**To do:** The lines you return should be those containing the string "video", taken from the data below.

(Stored data)
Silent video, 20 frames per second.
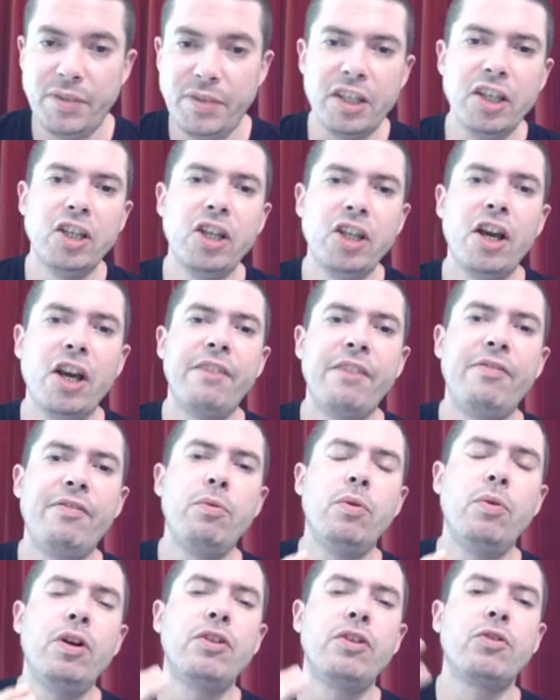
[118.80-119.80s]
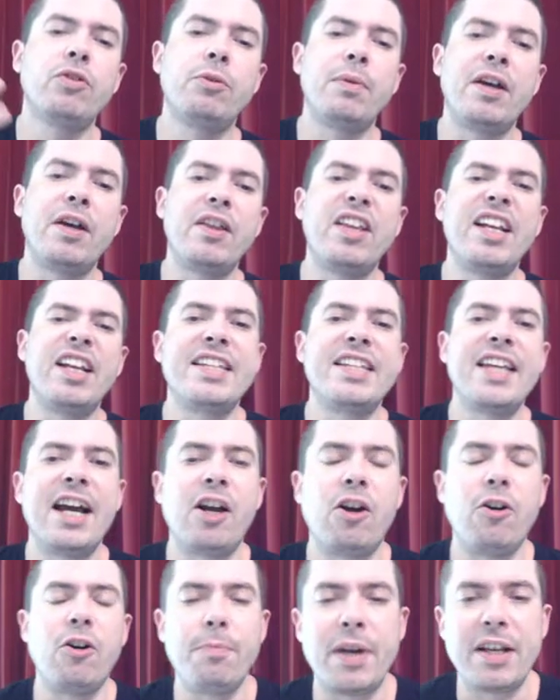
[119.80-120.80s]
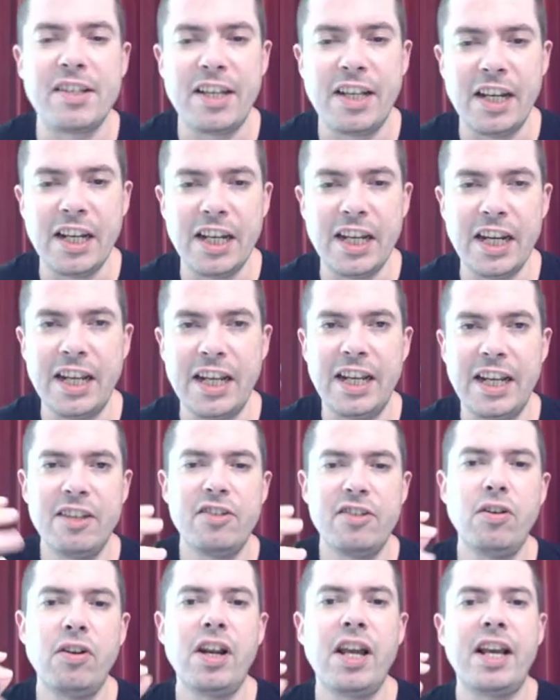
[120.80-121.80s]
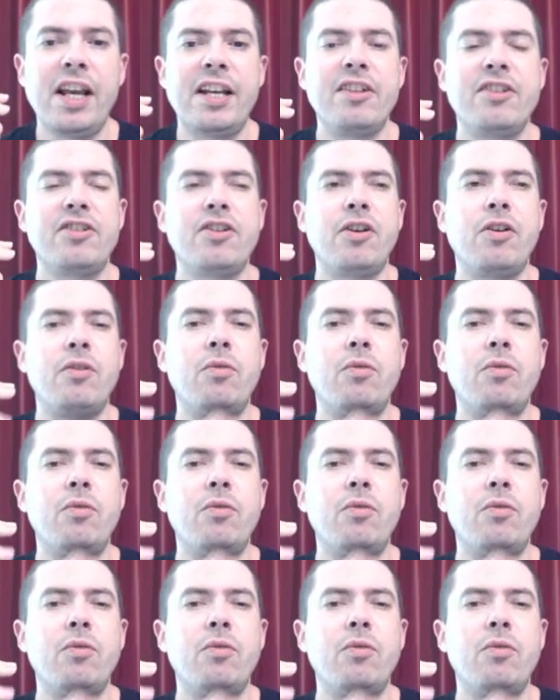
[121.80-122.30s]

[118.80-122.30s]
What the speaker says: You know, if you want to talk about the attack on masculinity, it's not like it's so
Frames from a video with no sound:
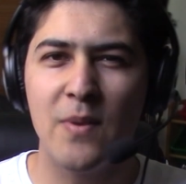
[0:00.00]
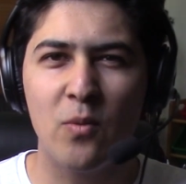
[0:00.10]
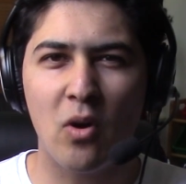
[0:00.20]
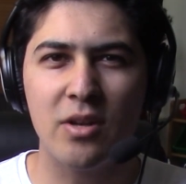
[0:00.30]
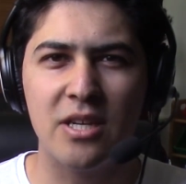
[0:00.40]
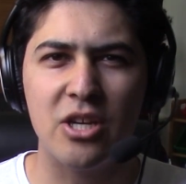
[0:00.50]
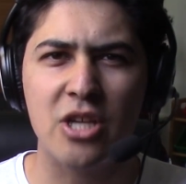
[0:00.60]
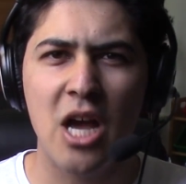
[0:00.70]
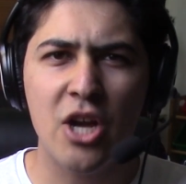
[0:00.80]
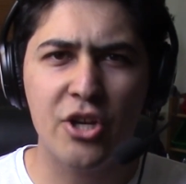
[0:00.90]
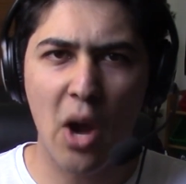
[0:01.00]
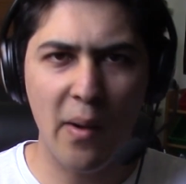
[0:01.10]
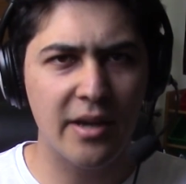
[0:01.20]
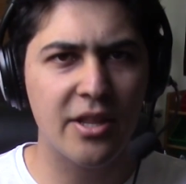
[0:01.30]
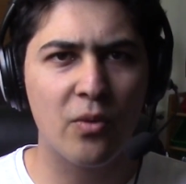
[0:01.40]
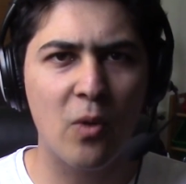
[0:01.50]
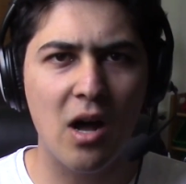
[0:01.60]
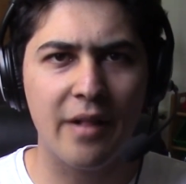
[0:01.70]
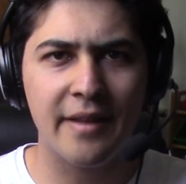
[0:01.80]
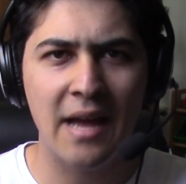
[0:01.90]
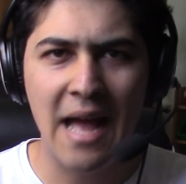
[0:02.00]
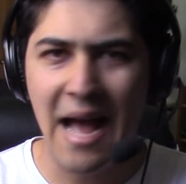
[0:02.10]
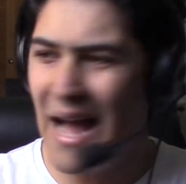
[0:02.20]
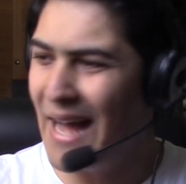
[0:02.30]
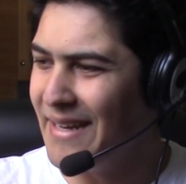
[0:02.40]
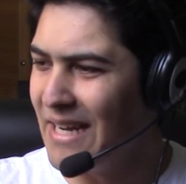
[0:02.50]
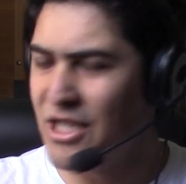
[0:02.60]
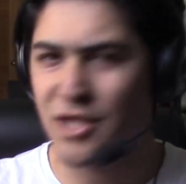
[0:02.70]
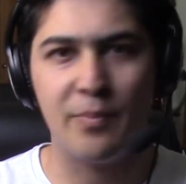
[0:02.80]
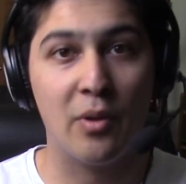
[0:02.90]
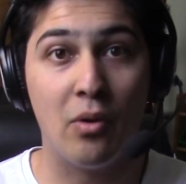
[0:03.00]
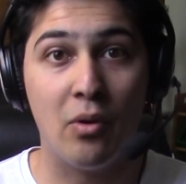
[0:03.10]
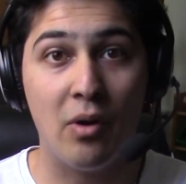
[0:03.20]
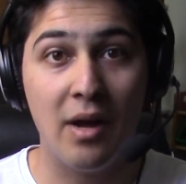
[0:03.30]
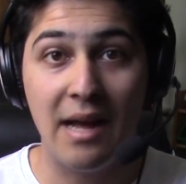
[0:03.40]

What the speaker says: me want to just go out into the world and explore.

**Task answer:**
Silent video, 20 frames per second.
Frames from a video with no sound:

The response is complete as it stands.